### THE TASK
Copy down every line of the data that follows exactly. Omit the pictures.

### DATA FOR THIS TASK
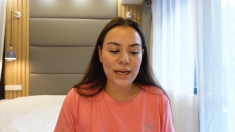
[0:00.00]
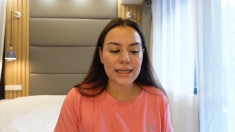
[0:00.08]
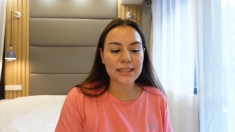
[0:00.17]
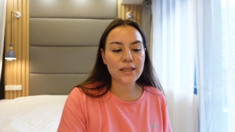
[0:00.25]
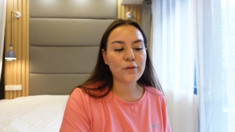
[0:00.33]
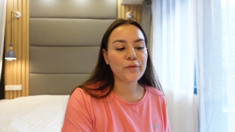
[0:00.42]

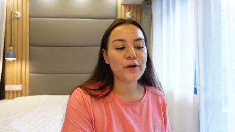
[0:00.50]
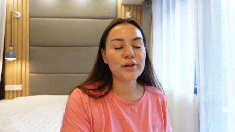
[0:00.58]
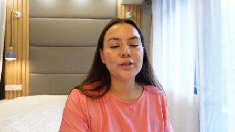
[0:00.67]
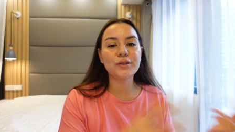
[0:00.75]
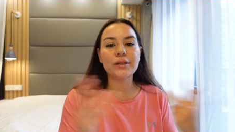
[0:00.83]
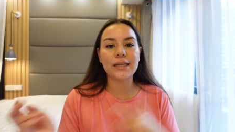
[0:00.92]
let's go
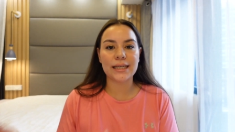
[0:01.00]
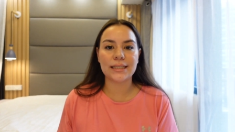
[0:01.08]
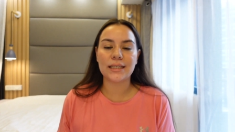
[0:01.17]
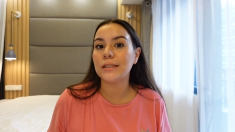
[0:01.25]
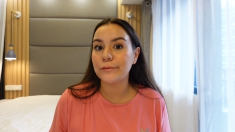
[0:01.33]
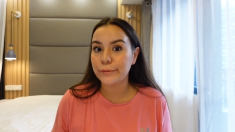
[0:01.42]
further to the next
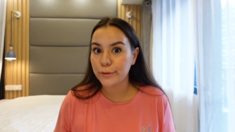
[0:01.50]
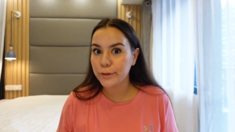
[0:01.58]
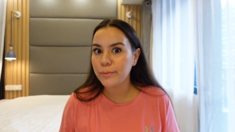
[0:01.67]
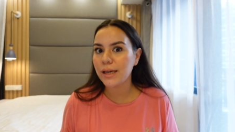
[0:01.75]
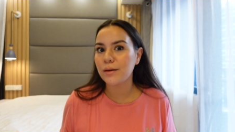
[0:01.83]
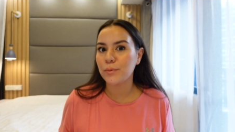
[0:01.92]
tip. If you're a
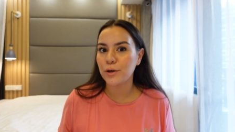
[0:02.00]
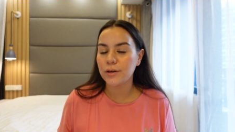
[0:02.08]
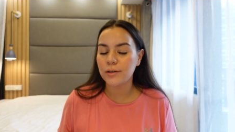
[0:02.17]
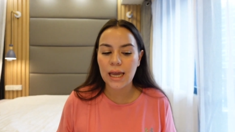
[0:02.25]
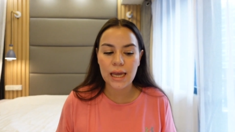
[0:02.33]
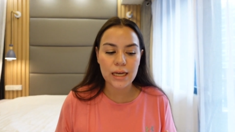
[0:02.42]
makeup
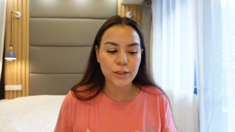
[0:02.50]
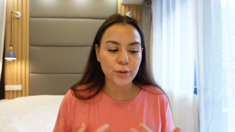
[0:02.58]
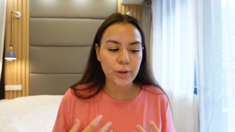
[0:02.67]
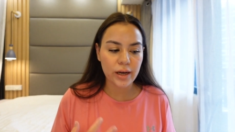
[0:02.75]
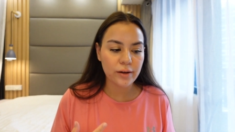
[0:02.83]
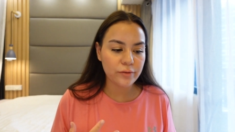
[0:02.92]
girl and
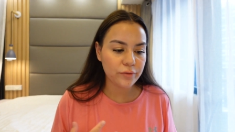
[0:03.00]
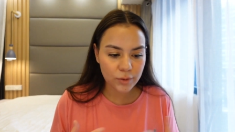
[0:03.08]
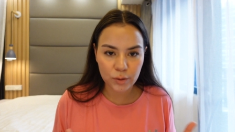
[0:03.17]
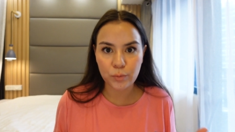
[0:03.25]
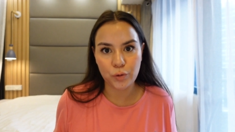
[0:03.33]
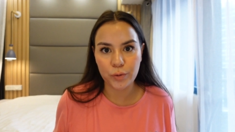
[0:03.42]
you have
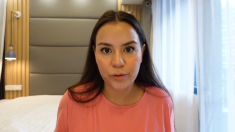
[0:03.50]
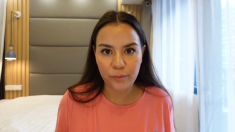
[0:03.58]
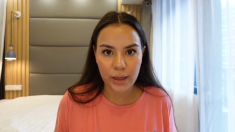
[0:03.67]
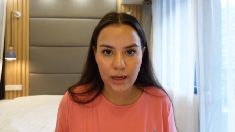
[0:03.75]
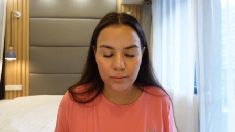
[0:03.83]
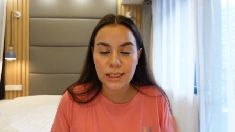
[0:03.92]
some sort of
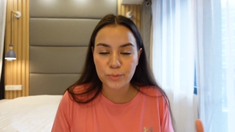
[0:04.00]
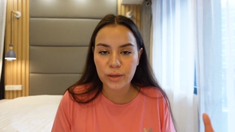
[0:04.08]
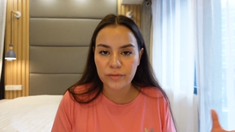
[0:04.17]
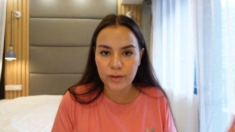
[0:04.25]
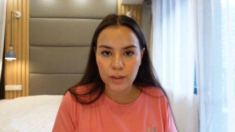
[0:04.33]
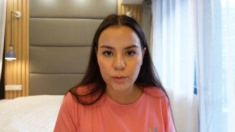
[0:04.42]
makeup,
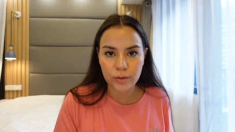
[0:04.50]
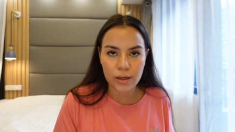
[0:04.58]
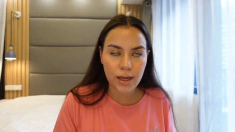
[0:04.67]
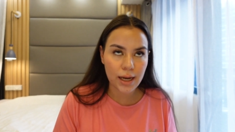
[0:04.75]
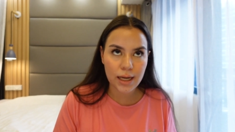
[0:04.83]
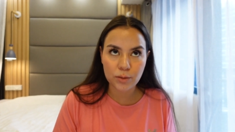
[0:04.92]
SPF included,
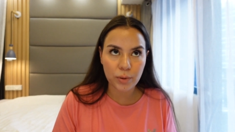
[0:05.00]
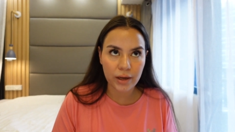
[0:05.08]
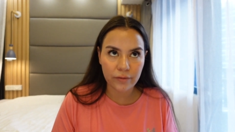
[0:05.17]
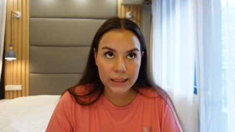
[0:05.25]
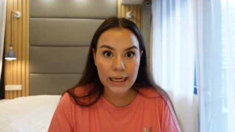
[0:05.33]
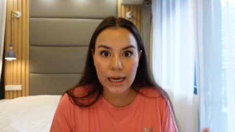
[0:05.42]
like
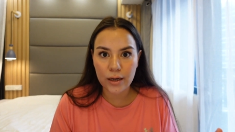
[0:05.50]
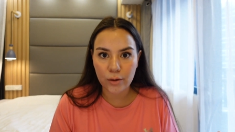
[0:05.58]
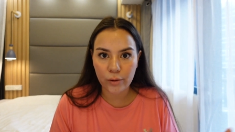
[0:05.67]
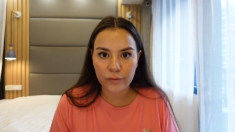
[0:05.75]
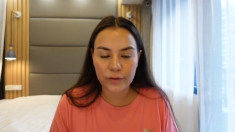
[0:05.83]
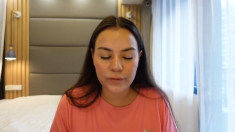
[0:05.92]
SPF 10
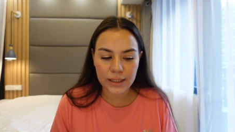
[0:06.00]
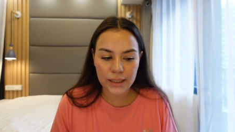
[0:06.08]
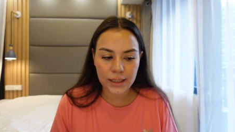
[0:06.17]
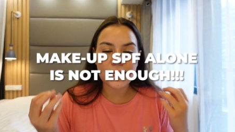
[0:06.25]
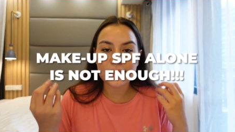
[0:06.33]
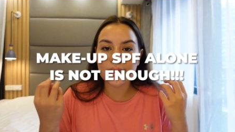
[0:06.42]
or
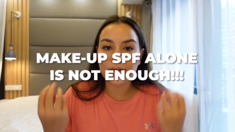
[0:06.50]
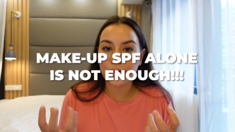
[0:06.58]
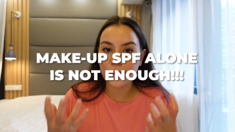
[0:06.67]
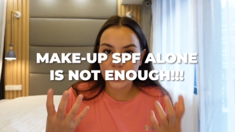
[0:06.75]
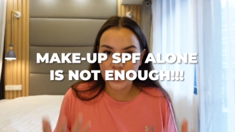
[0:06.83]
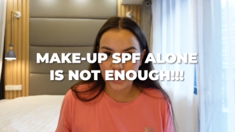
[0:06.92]
15, is it
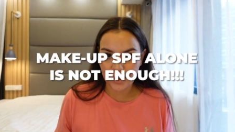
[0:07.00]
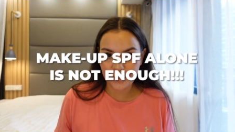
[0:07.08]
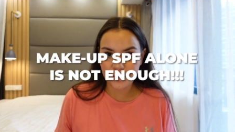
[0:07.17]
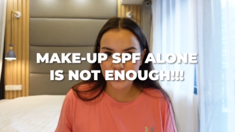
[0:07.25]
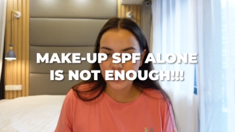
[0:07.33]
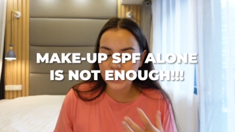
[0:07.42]
not
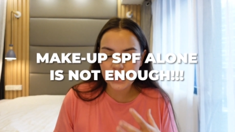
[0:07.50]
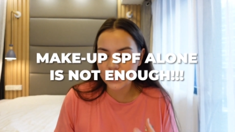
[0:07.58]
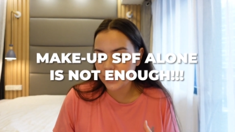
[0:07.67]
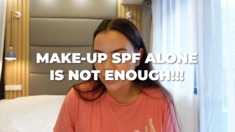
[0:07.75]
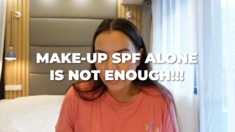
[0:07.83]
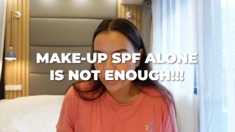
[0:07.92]
enough? It
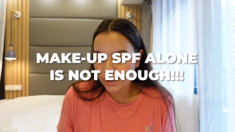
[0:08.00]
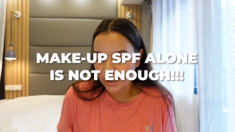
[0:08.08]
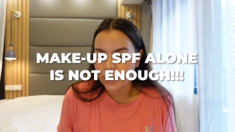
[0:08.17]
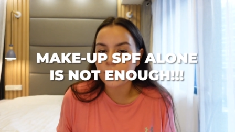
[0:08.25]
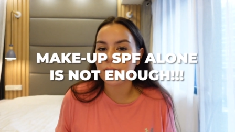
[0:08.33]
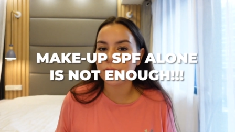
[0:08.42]
is not
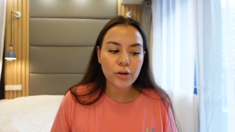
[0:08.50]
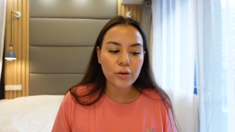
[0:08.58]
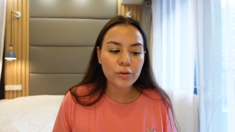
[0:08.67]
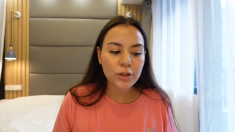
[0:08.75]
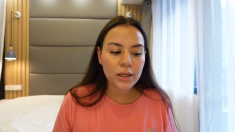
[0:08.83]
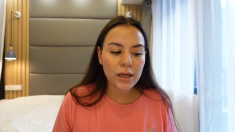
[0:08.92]
enough. You
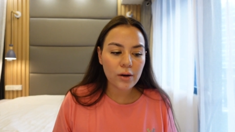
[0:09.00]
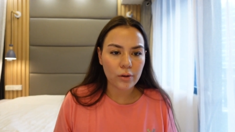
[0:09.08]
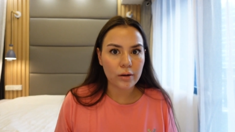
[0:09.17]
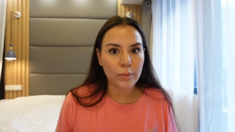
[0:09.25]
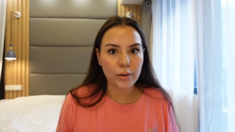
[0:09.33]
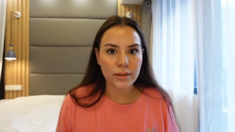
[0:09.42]
usually,
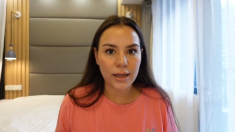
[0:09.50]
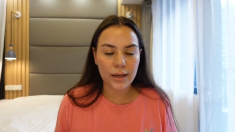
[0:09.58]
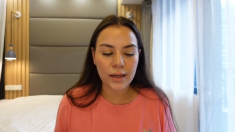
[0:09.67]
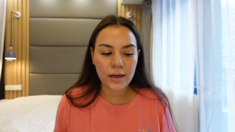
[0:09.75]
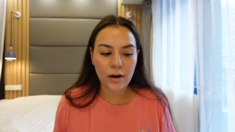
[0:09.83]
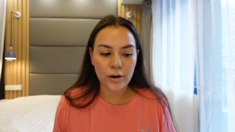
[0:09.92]
or most
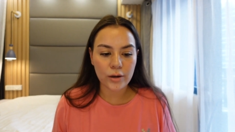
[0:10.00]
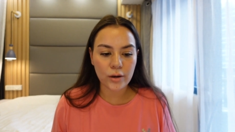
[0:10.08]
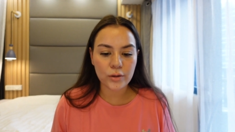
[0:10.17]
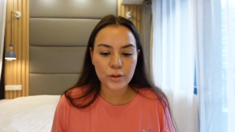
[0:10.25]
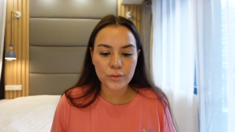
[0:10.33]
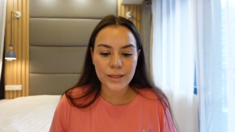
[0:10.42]
likely, are
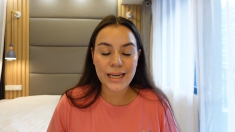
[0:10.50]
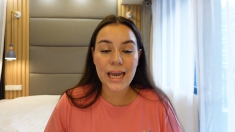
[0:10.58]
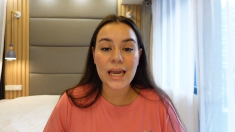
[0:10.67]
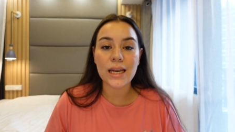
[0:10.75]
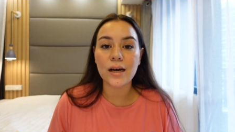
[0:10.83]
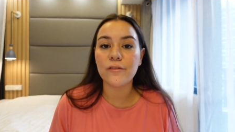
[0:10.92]
not using
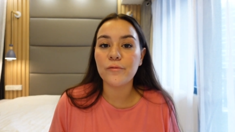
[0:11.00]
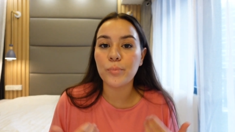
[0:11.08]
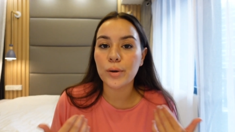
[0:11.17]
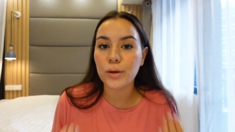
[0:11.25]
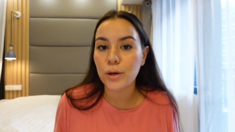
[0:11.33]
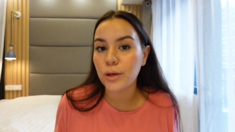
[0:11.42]
enough
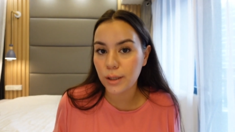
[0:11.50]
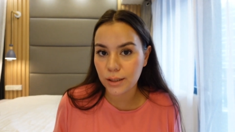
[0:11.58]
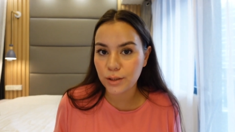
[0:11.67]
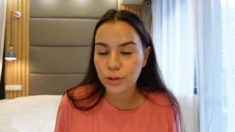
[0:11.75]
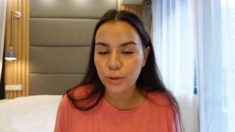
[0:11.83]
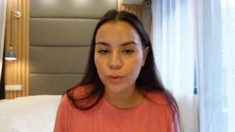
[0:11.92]

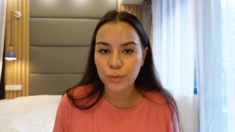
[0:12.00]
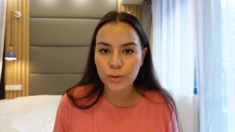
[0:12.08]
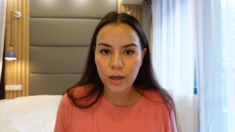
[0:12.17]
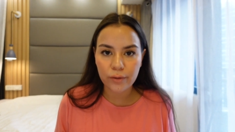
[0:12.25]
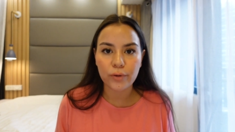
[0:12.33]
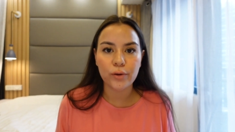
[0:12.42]
product to
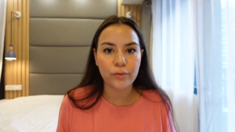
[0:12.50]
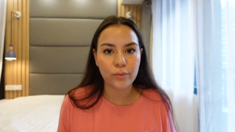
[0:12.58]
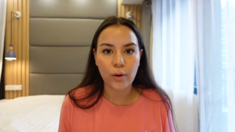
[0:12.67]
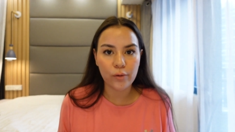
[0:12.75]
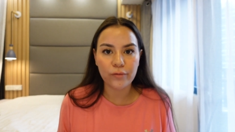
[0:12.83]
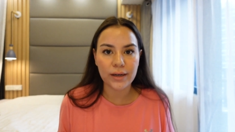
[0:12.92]
cover your
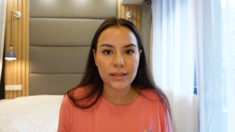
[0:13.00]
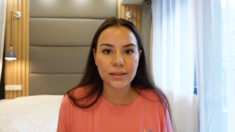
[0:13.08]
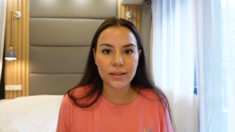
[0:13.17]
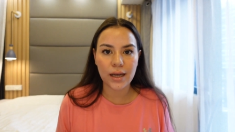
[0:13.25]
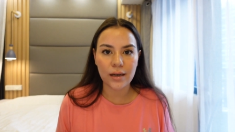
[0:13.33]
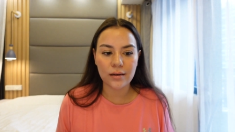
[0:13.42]
whole
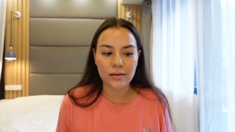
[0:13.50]
face and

### SOLUTION
[0:00.00]
[0:00.08]
[0:00.17]
[0:00.25]
[0:00.33]
[0:00.42]

[0:00.50]
[0:00.58]
[0:00.67]
[0:00.75]
[0:00.83]
[0:00.92]
let's go
[0:01.00]
[0:01.08]
[0:01.17]
[0:01.25]
[0:01.33]
[0:01.42]
further to the next
[0:01.50]
[0:01.58]
[0:01.67]
[0:01.75]
[0:01.83]
[0:01.92]
tip. If you're a
[0:02.00]
[0:02.08]
[0:02.17]
[0:02.25]
[0:02.33]
[0:02.42]
makeup
[0:02.50]
[0:02.58]
[0:02.67]
[0:02.75]
[0:02.83]
[0:02.92]
girl and
[0:03.00]
[0:03.08]
[0:03.17]
[0:03.25]
[0:03.33]
[0:03.42]
you have
[0:03.50]
[0:03.58]
[0:03.67]
[0:03.75]
[0:03.83]
[0:03.92]
some sort of
[0:04.00]
[0:04.08]
[0:04.17]
[0:04.25]
[0:04.33]
[0:04.42]
makeup,
[0:04.50]
[0:04.58]
[0:04.67]
[0:04.75]
[0:04.83]
[0:04.92]
SPF included,
[0:05.00]
[0:05.08]
[0:05.17]
[0:05.25]
[0:05.33]
[0:05.42]
like
[0:05.50]
[0:05.58]
[0:05.67]
[0:05.75]
[0:05.83]
[0:05.92]
SPF 10
[0:06.00]
[0:06.08]
[0:06.17]
[0:06.25]
[0:06.33]
[0:06.42]
or
[0:06.50]
[0:06.58]
[0:06.67]
[0:06.75]
[0:06.83]
[0:06.92]
15, is it
[0:07.00]
[0:07.08]
[0:07.17]
[0:07.25]
[0:07.33]
[0:07.42]
not
[0:07.50]
[0:07.58]
[0:07.67]
[0:07.75]
[0:07.83]
[0:07.92]
enough? It
[0:08.00]
[0:08.08]
[0:08.17]
[0:08.25]
[0:08.33]
[0:08.42]
is not
[0:08.50]
[0:08.58]
[0:08.67]
[0:08.75]
[0:08.83]
[0:08.92]
enough. You
[0:09.00]
[0:09.08]
[0:09.17]
[0:09.25]
[0:09.33]
[0:09.42]
usually,
[0:09.50]
[0:09.58]
[0:09.67]
[0:09.75]
[0:09.83]
[0:09.92]
or most
[0:10.00]
[0:10.08]
[0:10.17]
[0:10.25]
[0:10.33]
[0:10.42]
likely, are
[0:10.50]
[0:10.58]
[0:10.67]
[0:10.75]
[0:10.83]
[0:10.92]
not using
[0:11.00]
[0:11.08]
[0:11.17]
[0:11.25]
[0:11.33]
[0:11.42]
enough
[0:11.50]
[0:11.58]
[0:11.67]
[0:11.75]
[0:11.83]
[0:11.92]

[0:12.00]
[0:12.08]
[0:12.17]
[0:12.25]
[0:12.33]
[0:12.42]
product to
[0:12.50]
[0:12.58]
[0:12.67]
[0:12.75]
[0:12.83]
[0:12.92]
cover your
[0:13.00]
[0:13.08]
[0:13.17]
[0:13.25]
[0:13.33]
[0:13.42]
whole
[0:13.50]
face and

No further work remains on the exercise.